Last week we kicked off our certification series by looking at the CFE for those of you interested in becoming numbers sleuths that also have the figurative iron-clad stones that Sam Antar insists are imperative for any CFE.
This week we look at the Certified Management Accountant (“CMA”) credential and while it’s probably not as sexy as the CFE, a lot of you may want to consider the CMA if you see yourself spending a good portion of your career working as an in-house accountant or finance pro.
The credential is administered by the Institute of Management Accountants whose website states that “85% owork inside organizations, where expertise in decision support, planning, and control over value-adding operations are crucial elements of operational success,” and boasts 60,000 members worldwide.
Here’s the rundown on the CMA:
You can meet the education requirement by verifying that you have a bachelor’s degree from an accredited college or university or that you have a professional qualification, such as a CPA (here’s a partial list of global certifications that qualify).
The professional requirement for the CMA is two continuous years of experience in management accounting or financial management. This can be completed prior to the application or within two years of passing the CMA exam. The website states that, “Qualifying experience consists of positions requiring judgments regularly made employing the principles of management accounting and financial management.”
There is a long list of experience that will satisfy this requirement including financial analysis, budget preparation, management information system analysis, financial management, management accounting, auditing in government, finance or industry, management consulting, auditing in public accounting, research, teaching or consulting related to management accounting or financial management.
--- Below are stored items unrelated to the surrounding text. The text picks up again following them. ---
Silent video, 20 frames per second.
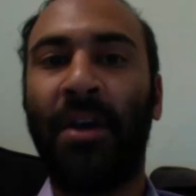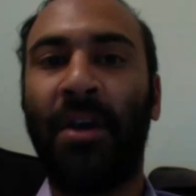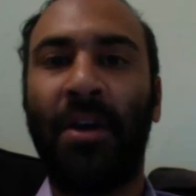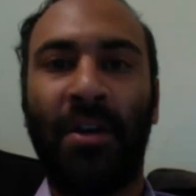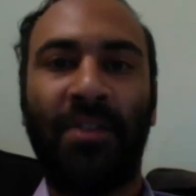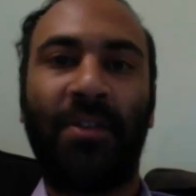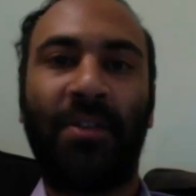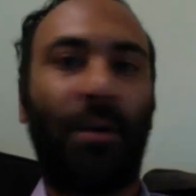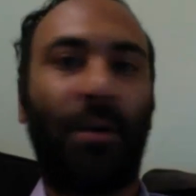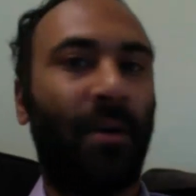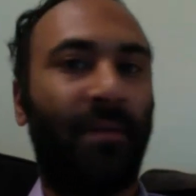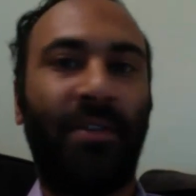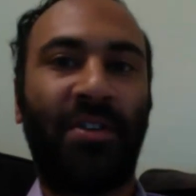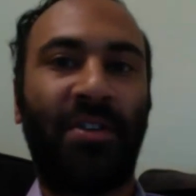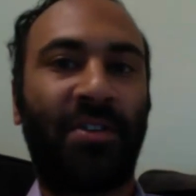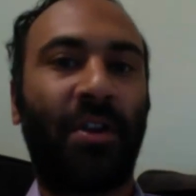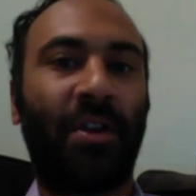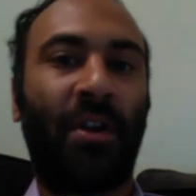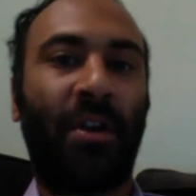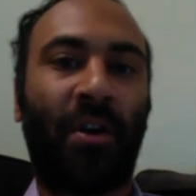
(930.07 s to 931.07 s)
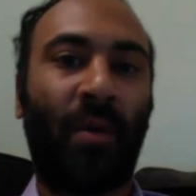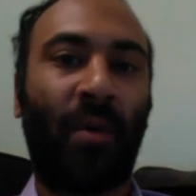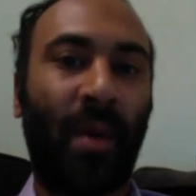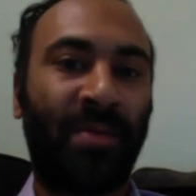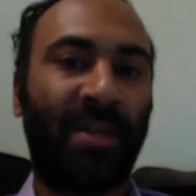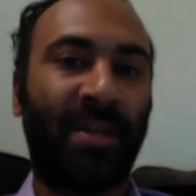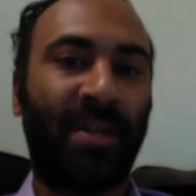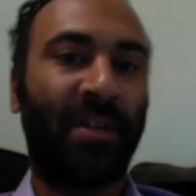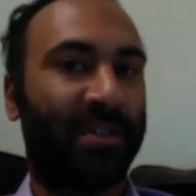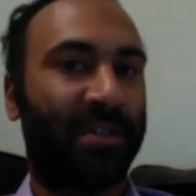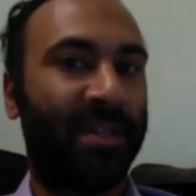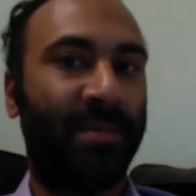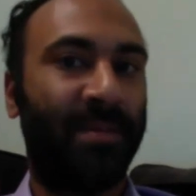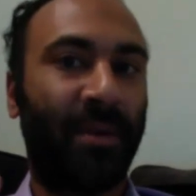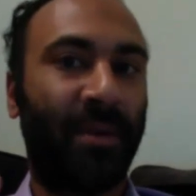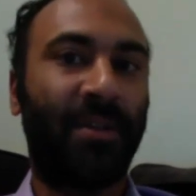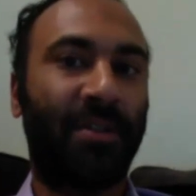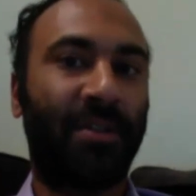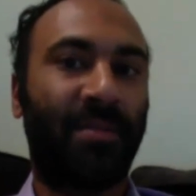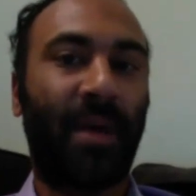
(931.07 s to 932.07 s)
So if you just go to our website, you'll see
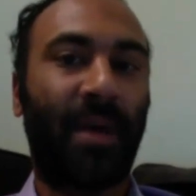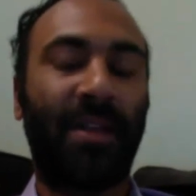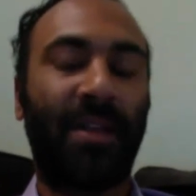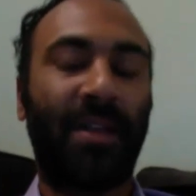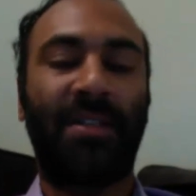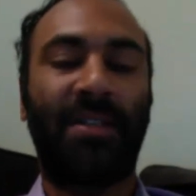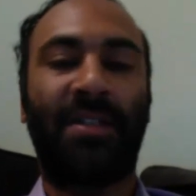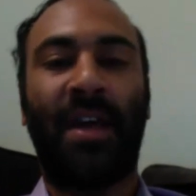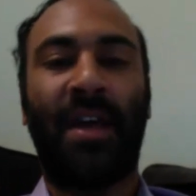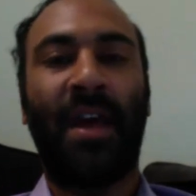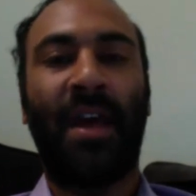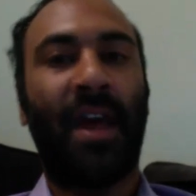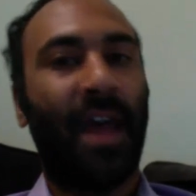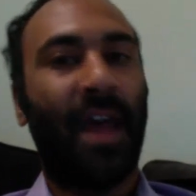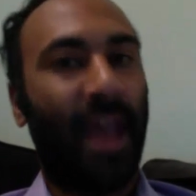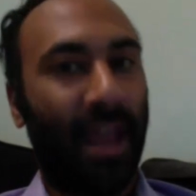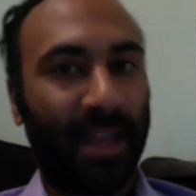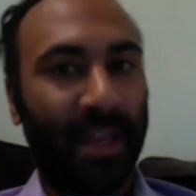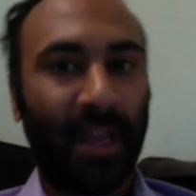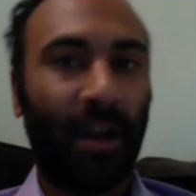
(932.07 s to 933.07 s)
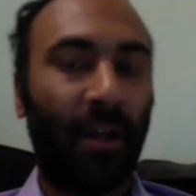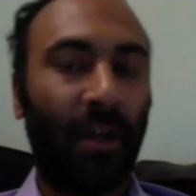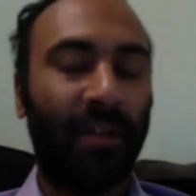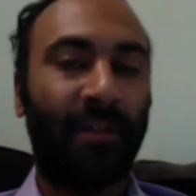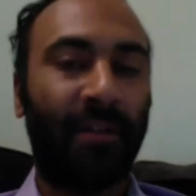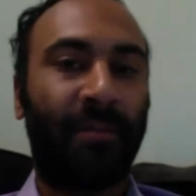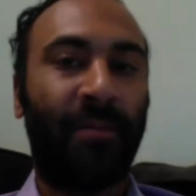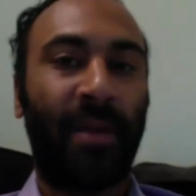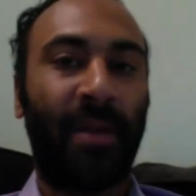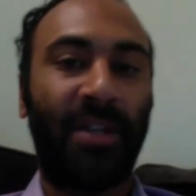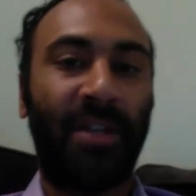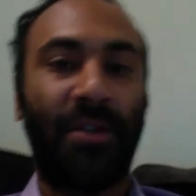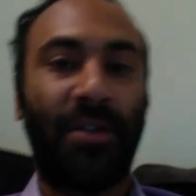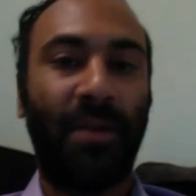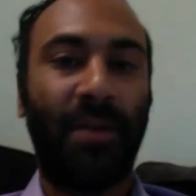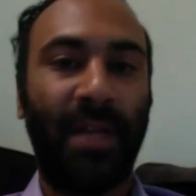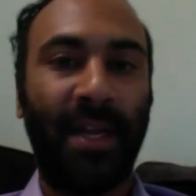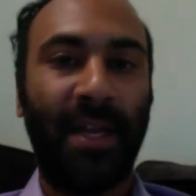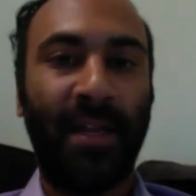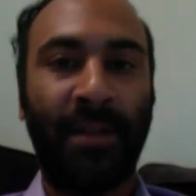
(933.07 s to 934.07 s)
both those buttons and get all the information you
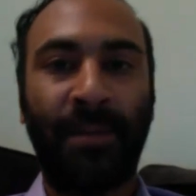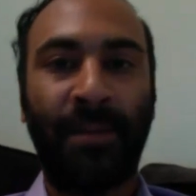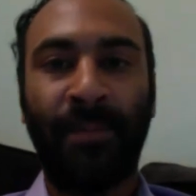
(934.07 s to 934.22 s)
need.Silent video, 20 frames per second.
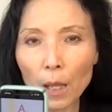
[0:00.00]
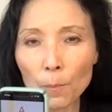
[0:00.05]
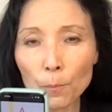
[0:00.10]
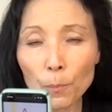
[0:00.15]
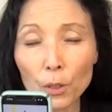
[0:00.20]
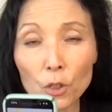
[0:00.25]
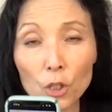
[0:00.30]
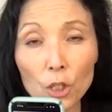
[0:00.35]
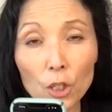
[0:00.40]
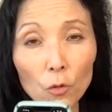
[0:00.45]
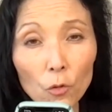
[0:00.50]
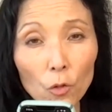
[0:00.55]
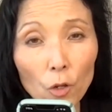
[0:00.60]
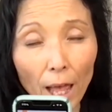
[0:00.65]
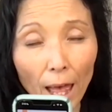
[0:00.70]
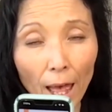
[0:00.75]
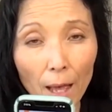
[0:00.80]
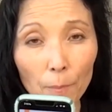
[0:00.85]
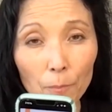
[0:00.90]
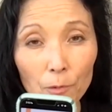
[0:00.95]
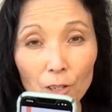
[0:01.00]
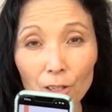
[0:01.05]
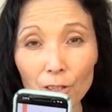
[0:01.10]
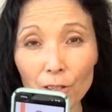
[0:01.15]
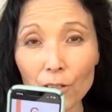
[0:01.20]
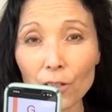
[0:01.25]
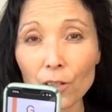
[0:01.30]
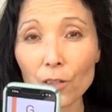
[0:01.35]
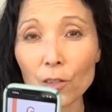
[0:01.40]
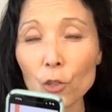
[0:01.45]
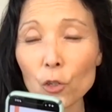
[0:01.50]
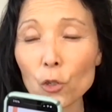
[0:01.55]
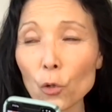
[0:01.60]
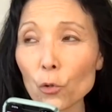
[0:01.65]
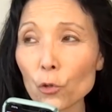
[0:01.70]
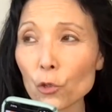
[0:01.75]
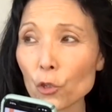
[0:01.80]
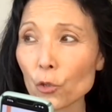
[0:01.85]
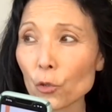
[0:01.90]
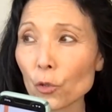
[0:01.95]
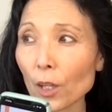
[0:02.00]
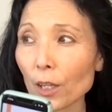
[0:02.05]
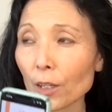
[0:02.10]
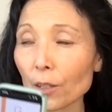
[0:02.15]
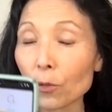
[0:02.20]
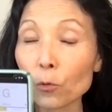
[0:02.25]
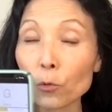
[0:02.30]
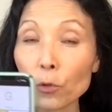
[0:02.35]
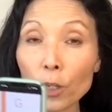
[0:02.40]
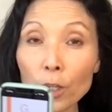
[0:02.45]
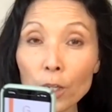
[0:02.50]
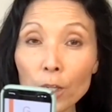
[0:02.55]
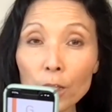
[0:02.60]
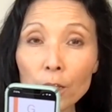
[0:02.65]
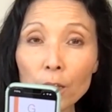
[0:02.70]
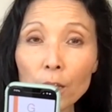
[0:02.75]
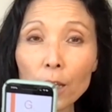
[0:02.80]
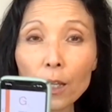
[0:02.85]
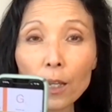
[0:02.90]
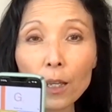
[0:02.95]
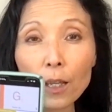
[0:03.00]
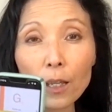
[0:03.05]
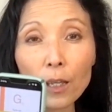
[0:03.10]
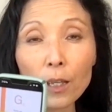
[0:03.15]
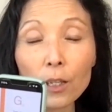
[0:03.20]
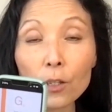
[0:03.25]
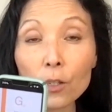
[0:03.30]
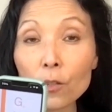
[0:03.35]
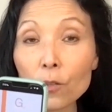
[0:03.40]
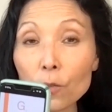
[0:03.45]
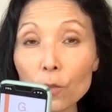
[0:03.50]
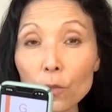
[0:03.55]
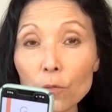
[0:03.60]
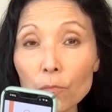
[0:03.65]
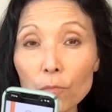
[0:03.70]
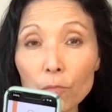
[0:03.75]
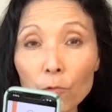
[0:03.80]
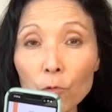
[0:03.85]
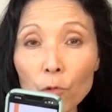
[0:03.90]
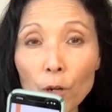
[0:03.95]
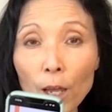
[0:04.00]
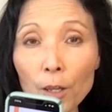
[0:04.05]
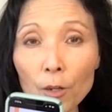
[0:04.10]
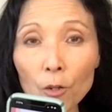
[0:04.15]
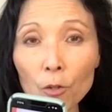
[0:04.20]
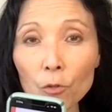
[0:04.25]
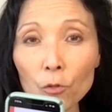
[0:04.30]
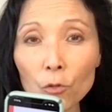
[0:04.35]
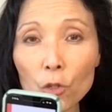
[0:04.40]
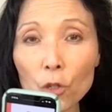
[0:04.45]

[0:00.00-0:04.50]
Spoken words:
particular app just shows you like green is right on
The CMA Exam is currently transitioning from a four-part format to a two-part format. The two-part format rolls out on May 1st but testing of the four-part format will be available through December 31, 2010. The new format will focus on financial planning, analysis, control, and decision support. The two four hour exams consist of 100 multiple choice questions and two 30 minute essay questions.
Part 1 breaks down like this:
Planning, Budgeting and Forecasting (30%)
Performance Management (25%)
Cost Management (25%)
Internal Controls (15%)
Professional Ethics (5%)
And Part 2:
Financial Statement Analysis (25%)
Corporate Finance (25%)
Decision Analysis and Risk Management (25%)
Investment Decisions (20%)
Professional Ethics (5%)
There’s a lot of information on the new exam format including fees, testing windows, and more that can be seen here.
After certification, you are required to complete 30 hours of CPE annually, of which, 2 hours are required to be in ethics.
Many CMAs work in budgeting, financial planning, cost accounting, performance evaluation, asset management and other various capacities. The work often times result in internal reports that will help management make prudent decisions rather than just taking wild stabs at running their respective companies. So it goes without saying that this is important stuff.
For those of you still working in the public realm, you can get benefits out of a CMA too. Our favorite Exuberant Accountant, Scott Heintzelman, has a CMA and he told us that it helps him better understand the needs of his manufacturing clients, “I had a bunch of clients in the manufacturing space and many of the controllers were CMA’s. I thought taking the time to get this certification would give me more creditability with this group…it helped me gain more manufacturing clients as they saw me as one of them, not just a CPA.”
Compensation and Other Benefits
According to the IMA’s most recent survey, CMAs earn 24-31% more than their non-certified colleagues. Those surveyed that have both a CMA and a CPA have even higher salaries. Now, we know what that you’re hung up on money but there are some other advantages too.
According to Scott, “Partners then had this belief [then] that the CMA was a brutal test (and it was). So a year later I started the process and actually was fortunate to pass the entire test on the first attempt. I had also passed the CPA exam on the first attempt a year earlier and so my partners suddenly thought I was some super smart young accountant and many believed I was ‘fast tracked’ to partner. I believe I just worked my butt off to learn that stuff, but none the less several of my partners looked at me differently. A very key moment in my young career.”